» **Your assignment**: Give the records again exactly. Pictures do not belong in the copy.

(Data extracts begins)

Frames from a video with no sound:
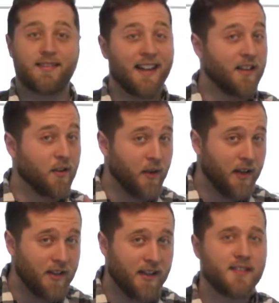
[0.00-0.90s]
The
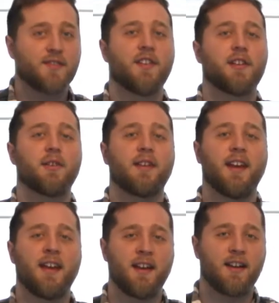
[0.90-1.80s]
ingredients for
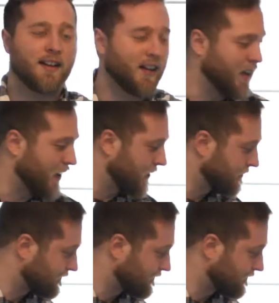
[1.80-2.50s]
today are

(Data extracts ends)

» **Response to the task**:
Frames from a video with no sound:
[0.00-0.90s]
The
[0.90-1.80s]
ingredients for
[1.80-2.50s]
today are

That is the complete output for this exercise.